● **PROBLEM**: A complete answer retypes each of the records below precisely and includes none of the pictures.

━━━━━ THE DATA

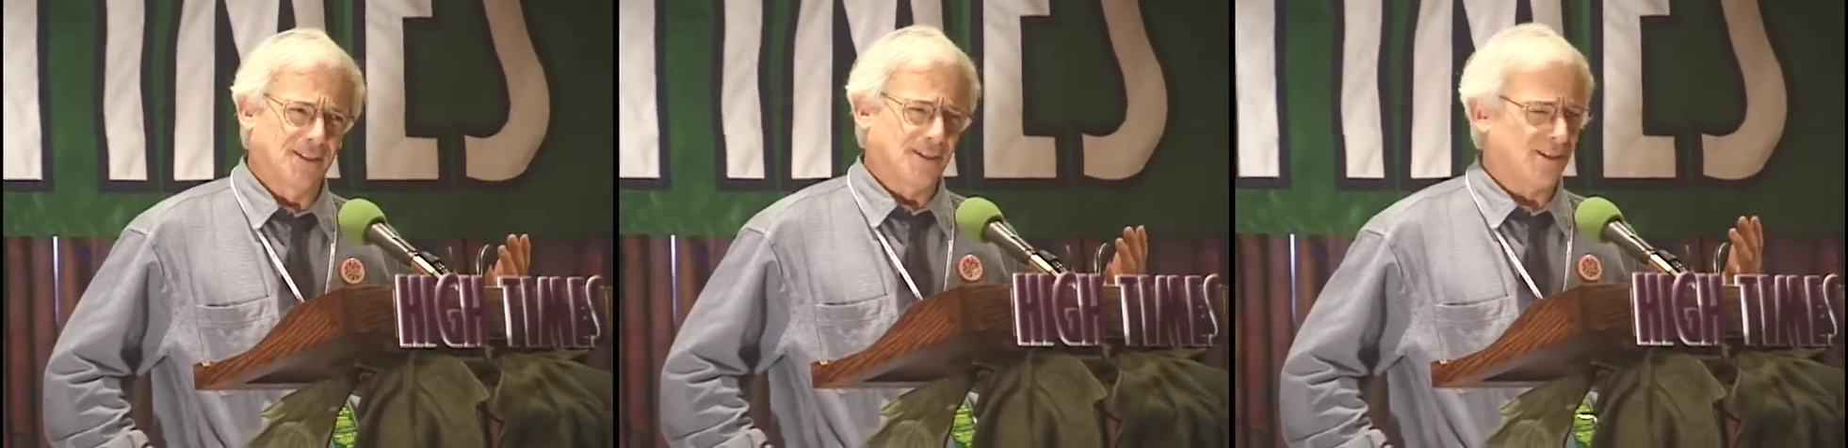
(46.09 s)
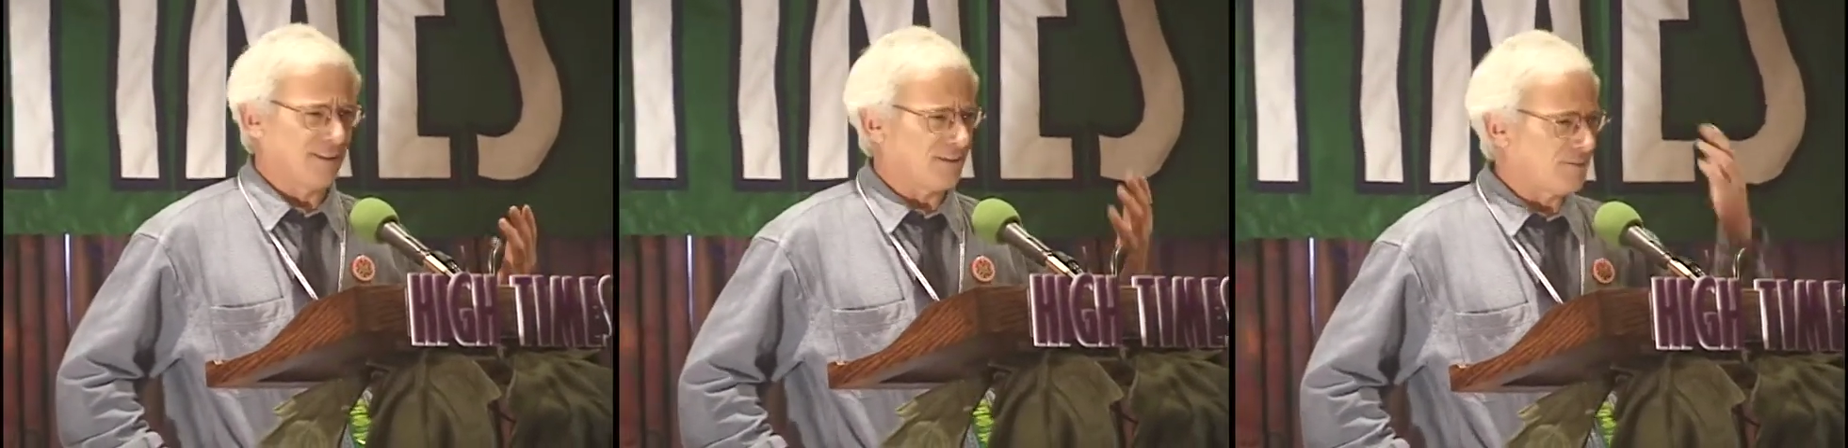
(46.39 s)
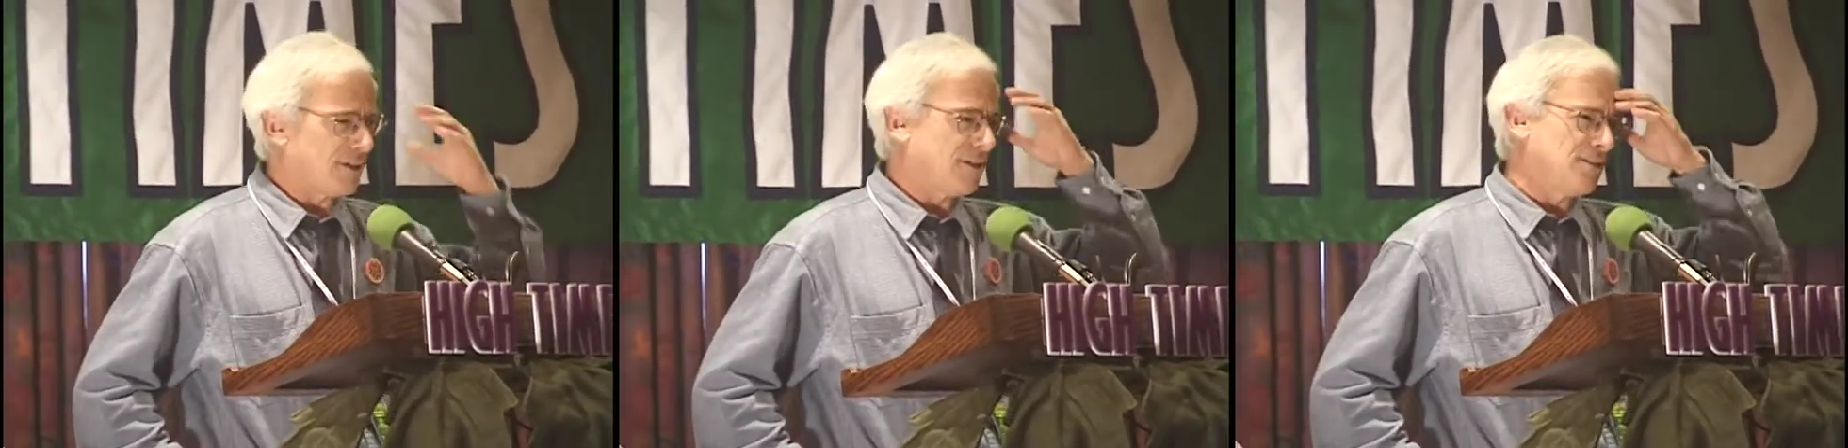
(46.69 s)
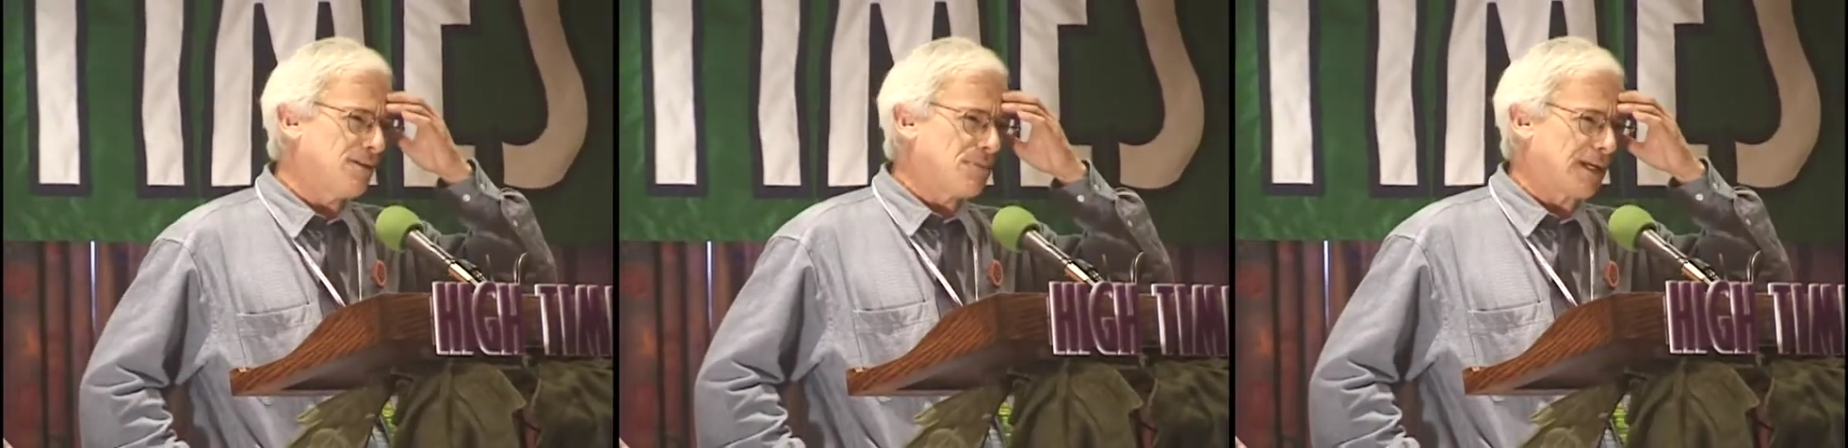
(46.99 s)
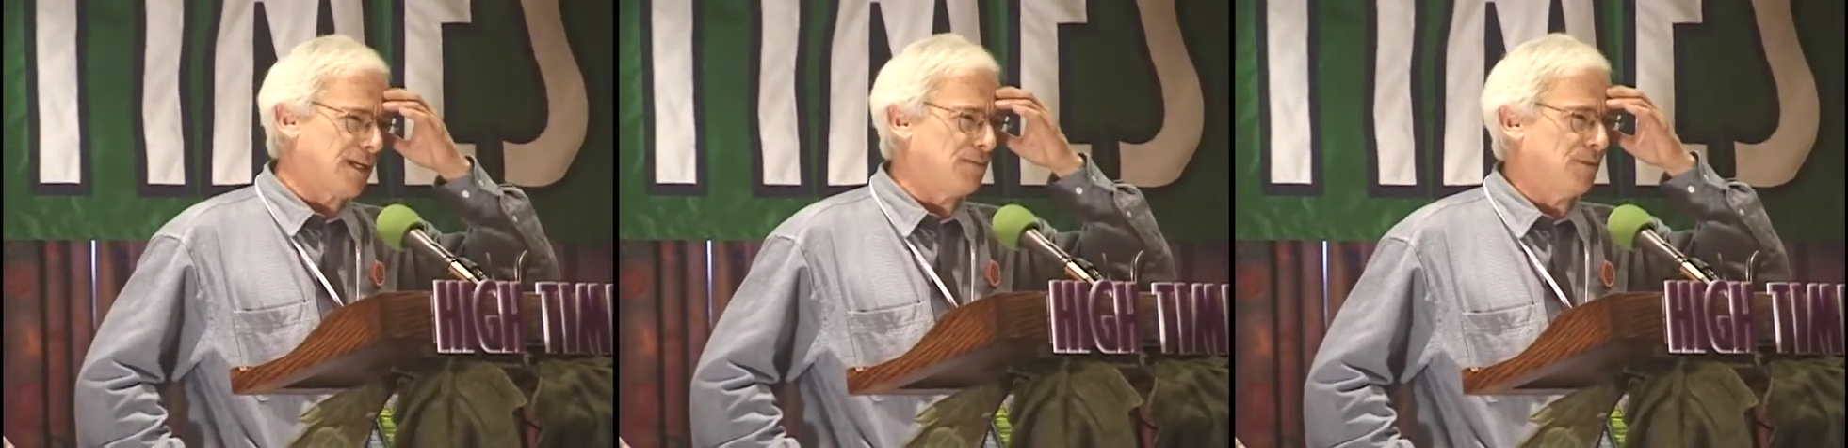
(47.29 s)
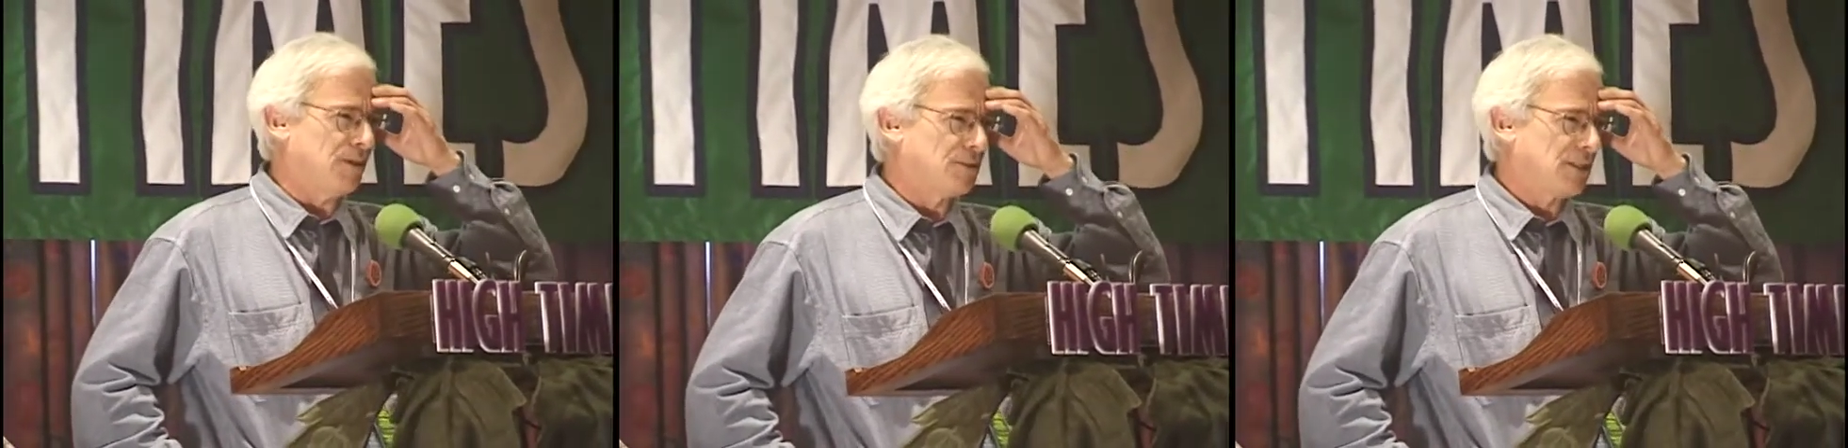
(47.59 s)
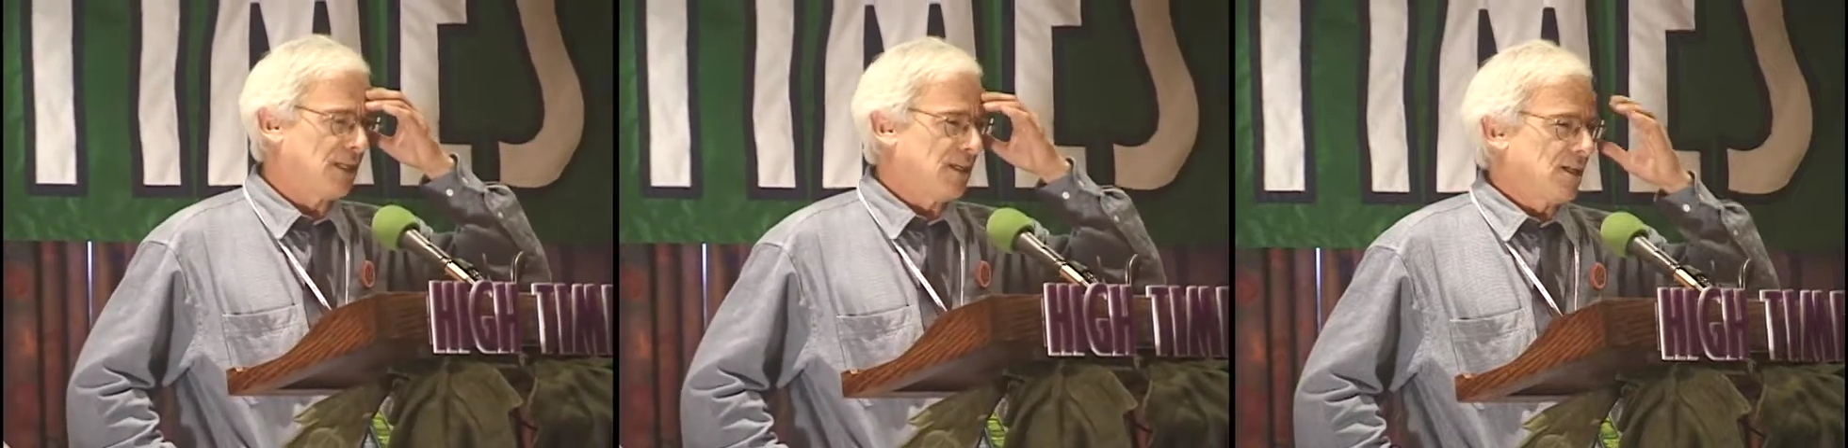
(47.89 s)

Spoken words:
And I think, wow, I love my enemies.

━━━━━━━━━━

● **TASK RESPONSE**:
(46.09 s)
(46.39 s)
(46.69 s)
(46.99 s)
(47.29 s)
(47.59 s)
(47.89 s)

Spoken words:
And I think, wow, I love my enemies.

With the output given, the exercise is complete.